O Nelson discutiu comigo nessa noite. Não por causa do assunto "ginásio". Ou, pelo menos, não de um modo diretamente relacionado. Sei que ficou agastado, desagradado, e que isso o deixou enervado. Discutiu comigo por causa do canal das notícias. "Por que raio estás sempre a ver isso? Temos mais de 200 canais e tu escolhes sempre essa porcaria! É só mortos e crimes e repórteres em direto do local." Fiz notar que fora ele a mudar de canal, sublinhei que eu raramente tocava no comando da televisão. Ficou ainda mais furioso. No dia seguinte, disse-lhe que me ia inscrever no ginásio. "Faz o que te apetecer", respondeu. Ríspido, bruto. Disse-lhe que não se preocupasse, que não iria fazê-lo, que não precisava de ficar assim. "Faz o que te a-pe-te-cer!", repetiu, muitíssimo irritado.
Alguns dias mais tarde, quando visitei os meus pais antes de jantar, aproveitei para falar um pouco com a minha mãe. Estava sozinha com ela na cozinha. O meu pai estava por perto, mas na sala, entregue às suas leituras. A conversa com a mãe foi-se desenrolando e eu acho que precisava muito de desabafar. Acabei por me desfazer em lágrimas. Disse-lhe tudo o que sentia. Contei-lhe as minhas desconfianças. Falei-lhe das discussões com o Nelson. Ela, coitada, muito preocupada, mais não pôde fazer do que consolar-me, abraçar-me, pedir-me que me acalmasse, sugerir que talvez fosse só uma fase, que os homens são mesmo assim. "Alto!" O meu pai reagiu quando ouviu esta frase. "Alto lá, que os homens são cada um à sua maneira." Dobrou o jornal, levantou-se e veio ter connosco. "Amanhã, ao fim da tarde, vem aqui buscar-me." Não entendi. A mãe também não. Ficámos as duas a olhar para ele. Convicto, sereno, seguro, num tom de voz muito calmo, disse-me simplesmente "não vou fazer comentários nem me vou meter demasiado, mas vou levar-te ao sítio onde vais ver o que precisa de ser visto".

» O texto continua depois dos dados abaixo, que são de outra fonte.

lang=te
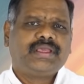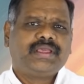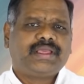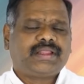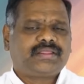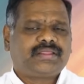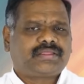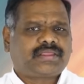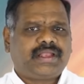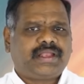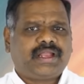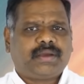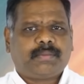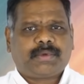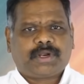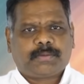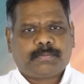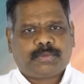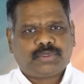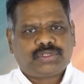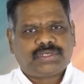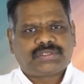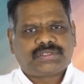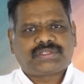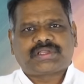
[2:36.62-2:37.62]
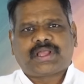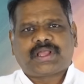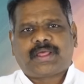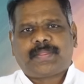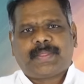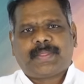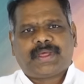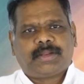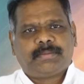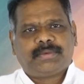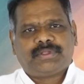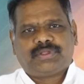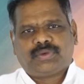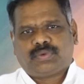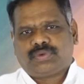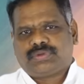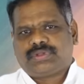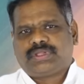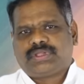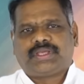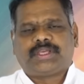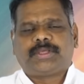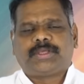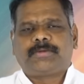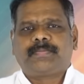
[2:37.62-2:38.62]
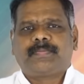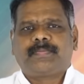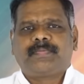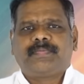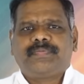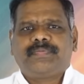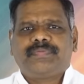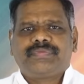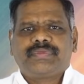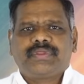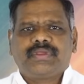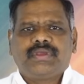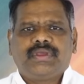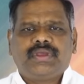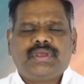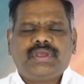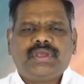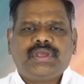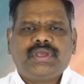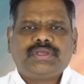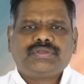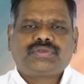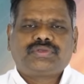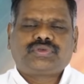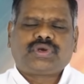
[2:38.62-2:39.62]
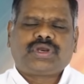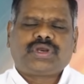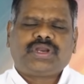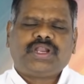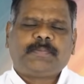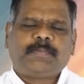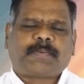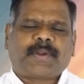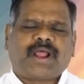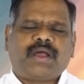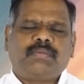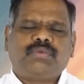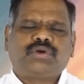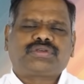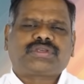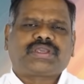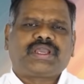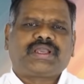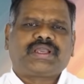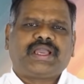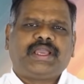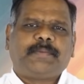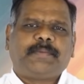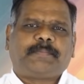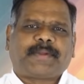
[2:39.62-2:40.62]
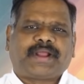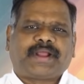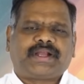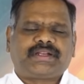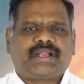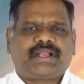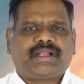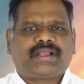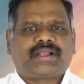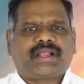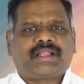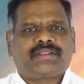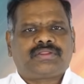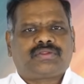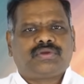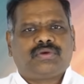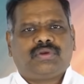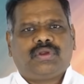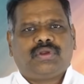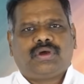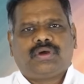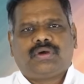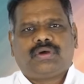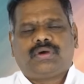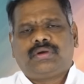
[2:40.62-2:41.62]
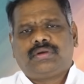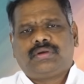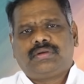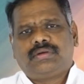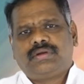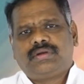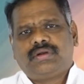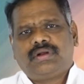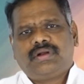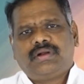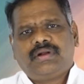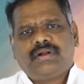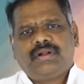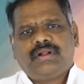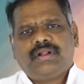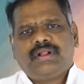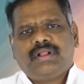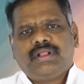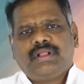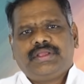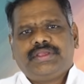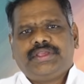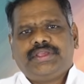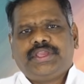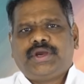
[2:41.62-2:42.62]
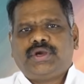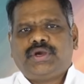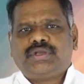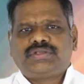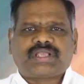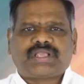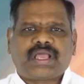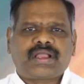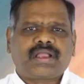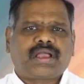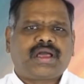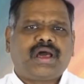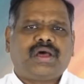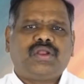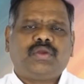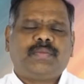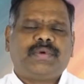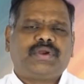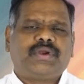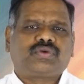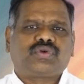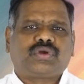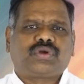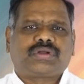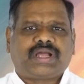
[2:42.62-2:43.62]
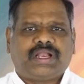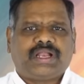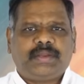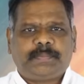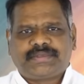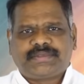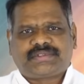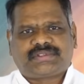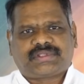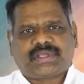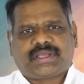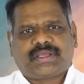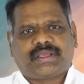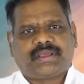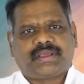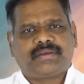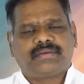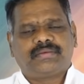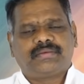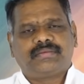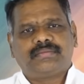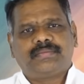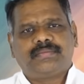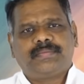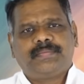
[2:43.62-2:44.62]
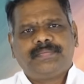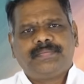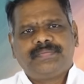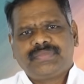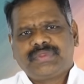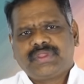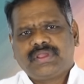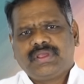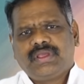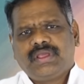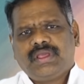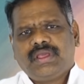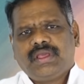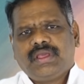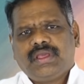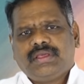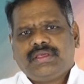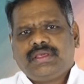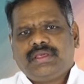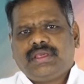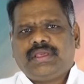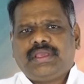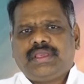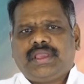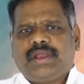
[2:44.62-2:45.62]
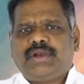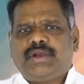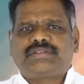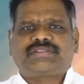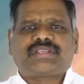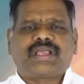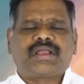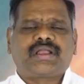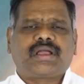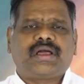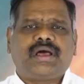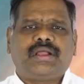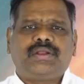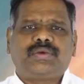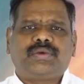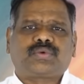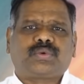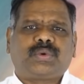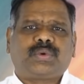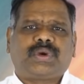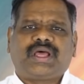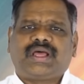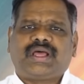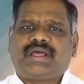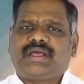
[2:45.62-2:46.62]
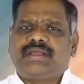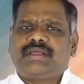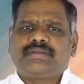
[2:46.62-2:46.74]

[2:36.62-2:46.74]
ఎంతైనా మన భుజస్కంధాల మీద ఉంది చూడండి ప్రాముఖ్యంగా ఈ ప్రకటన గ్రంథంలో ఏడు సంఘాలు మనకు కనిపిస్తాయి ఈ ఏడు సంఘాలు కూడా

Lá fora, do outro lado do jardim, o senhor que, momentos antes, tentava acender o cigarro lutando contra o vento, tratava agora de endireitar as varetas do guarda-chuva. Não seria o seu dia de sorte. Nada parecia estar a seu favor. E foi então que as luzes automáticas do hall daquele prédio se acenderam. Eu e o meu pai ficámos em silêncio, um silêncio tenso, nervoso. À frente, uma mulher que eu nunca vi. Logo atrás, com a mão pousada na ilharga dela, o Nelson. Despedem-se com um beijo junto à porta, ainda do lado de dentro. Depois saem, ele numa direção, ela na direção oposta, entra na farmácia. Ele olha na nossa direção, abriga os olhos debaixo da mão, que faz de pala. Parece querer ver melhor o carro, certificar-se de que não é o meu. A chuva não o deixa ver bem. Desiste e começa a dirigir-se para o seu carro. O meu pai suspira fundo, abana a cabeça, mas não diz palavra. Eu choro e não consigo reagir. O meu marido continua a dirigir-se para o carro dele, abriga-se da chuva como pode. Eu sinto impulso forte, alguma coisa que me empurra por dentro. Abro a porta e grito, "Nelson!" Ele para e fica a olhar na minha direção, espantado. E eu, engasgada em lágrimas, grito como posso, uma vez mais, "Nelson!"